I just did a Debian 10 -> 11 upgrade, and can verify that getting ISPconfig working again, worked for me, as Jesse Norell says. Here were some commands I did after the upgrade, some of which Jesse only speaks of briefly: apt remove phpmyadmin apt install php7.4 php7.4-bz2 php7.4-cgi php7.4-cli php7.4-common php7.4-curl php7.4-fpm php7.4-gd php7.4-imap php7.4-intl php7.4-json php7.4-mbstring php7.4-mysql php7.4-opcache php7.4-phpdbg php7.4-pspell php7.4-readline php7.4-soap php7.4-tidy php7.4-xml php7.4-xmlrpc php7.4-xsl php7.4-zip chown root.amavis /etc/amavis/conf.d/50-user ispconfig_update.sh --force
On a two fresh manual installs of Debian 11 (one before the autoinstaller supported Debian 11 and the other because it doesn't support arm64) phpmyadmin failed. On both I had apt install-ed. I removed it and re-installed using the Debian 10 instructions just updating the version number and it worked on amd64. I have yet to repeat that on arm64. I think we both agree that an apt install would be better. And it must have worked perfectly when I autoinstalled another amd64 system - but I think we may need guidance on how the autoinstaller scripts the phpymadmin install for Debian 11 for when we have to do manual installs.

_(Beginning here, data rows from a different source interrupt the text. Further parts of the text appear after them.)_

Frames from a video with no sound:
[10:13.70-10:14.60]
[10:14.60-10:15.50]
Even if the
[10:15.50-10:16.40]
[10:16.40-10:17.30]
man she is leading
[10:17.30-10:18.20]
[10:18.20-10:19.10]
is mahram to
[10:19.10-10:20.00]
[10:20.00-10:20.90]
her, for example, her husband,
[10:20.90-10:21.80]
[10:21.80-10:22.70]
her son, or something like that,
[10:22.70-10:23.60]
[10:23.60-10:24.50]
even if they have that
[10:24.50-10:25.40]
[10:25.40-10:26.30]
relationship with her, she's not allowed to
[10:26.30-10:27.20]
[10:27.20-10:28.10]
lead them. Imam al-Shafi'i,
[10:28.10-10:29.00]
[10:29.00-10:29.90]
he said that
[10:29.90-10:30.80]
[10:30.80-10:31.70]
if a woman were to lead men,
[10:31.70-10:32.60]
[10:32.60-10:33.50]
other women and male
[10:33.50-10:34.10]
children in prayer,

That was just me being paranoid, wanting to shrink any attack surface. I didn't need it, as I can run the very, very occasional SQL statement on the command line, if need be. Also, my upgrade from Debian 10 to Debian 11 left phpmyadmin in a sort of half-configured state, and I didn't want to want to figure out how to resolve the packaging system's stress-causing conundrum. Uninstalling the package was the easier way out.

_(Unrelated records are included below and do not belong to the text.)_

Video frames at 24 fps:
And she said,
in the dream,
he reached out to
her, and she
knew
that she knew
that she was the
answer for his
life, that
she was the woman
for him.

Probably not But the problem was probably a incorrect PHP version. As said, we don't support arm so it's hard to say. Thanks for the info.

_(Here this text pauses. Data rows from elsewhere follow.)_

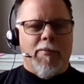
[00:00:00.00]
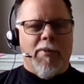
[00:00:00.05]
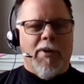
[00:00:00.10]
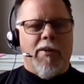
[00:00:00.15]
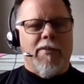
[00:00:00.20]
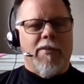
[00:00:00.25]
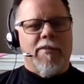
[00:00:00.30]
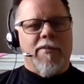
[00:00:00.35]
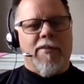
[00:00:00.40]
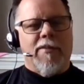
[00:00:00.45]

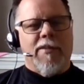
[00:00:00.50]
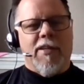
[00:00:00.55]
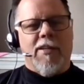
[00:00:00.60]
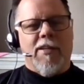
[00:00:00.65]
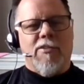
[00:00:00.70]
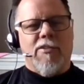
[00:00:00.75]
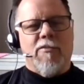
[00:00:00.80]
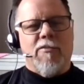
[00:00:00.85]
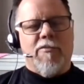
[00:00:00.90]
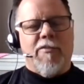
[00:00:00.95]
about
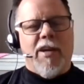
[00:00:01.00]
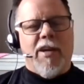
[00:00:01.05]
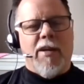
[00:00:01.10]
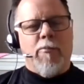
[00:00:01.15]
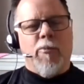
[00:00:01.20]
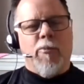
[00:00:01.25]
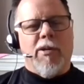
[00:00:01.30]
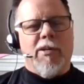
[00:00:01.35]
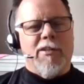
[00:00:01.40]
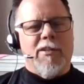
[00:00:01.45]
things that
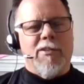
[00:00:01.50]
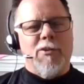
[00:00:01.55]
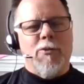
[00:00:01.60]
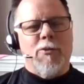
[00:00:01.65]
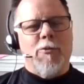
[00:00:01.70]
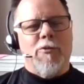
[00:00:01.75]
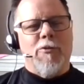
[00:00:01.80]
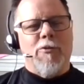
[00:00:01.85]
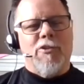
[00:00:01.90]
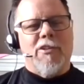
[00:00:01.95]
vibrated
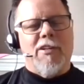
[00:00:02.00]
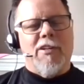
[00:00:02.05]
loose.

I did find the error in /var/log/apache2/error.log: Code: PHP Fatal error: require_once(): Failed opening required 'PhpMyAdmin/MoTranslator/autoload.php' (include_path='.') in /usr/share/phpmyadmin/autoload.php on line 2 These files didn't exist. They also didn't exists in a working ISPConfig (amd64) server. In fact the whole directory looked quite different although nominally they were running the same version of phpmyadmin. Fixed it by doing an apt purge and reinstalling from Perfect Tutorial 10 just changing the version to 5.0.4. Then worked first time. Lesson learnt: avoid the repository installation.
Not sure what your issue was there, but for what it's worth, I would advise the opposite, and have gone to replacing all custom (and potentially outdated/insecure) phpmyadmin installations with the package from bullseye-backports as I updated machines. I would much rather have upstream security fixes pushing to my system regularly. Though if you are going to install phpmyadmin from source, see https://www.howtoforge.com/communit...-installation-up-to-date-automatically.88495/ to address that concern.
The issue is the repository installation doesn't work and no one can tell me how to fix it. As phpmyadmin access is not publicly available I can live with the updated PST implementation which, at least, works. That, as I understand it is the official recommendation.
Currently the bullseye-backports package is up-to-date, but in the past week I have been digging into the state of the packages and they often aren't up-to-date or weird errors occur after install/update. Install from source is the way most people (including the main phpMyAdmin dev which I spoke to) recommend. That's why I build the script, so it can be kept up-to-date easily.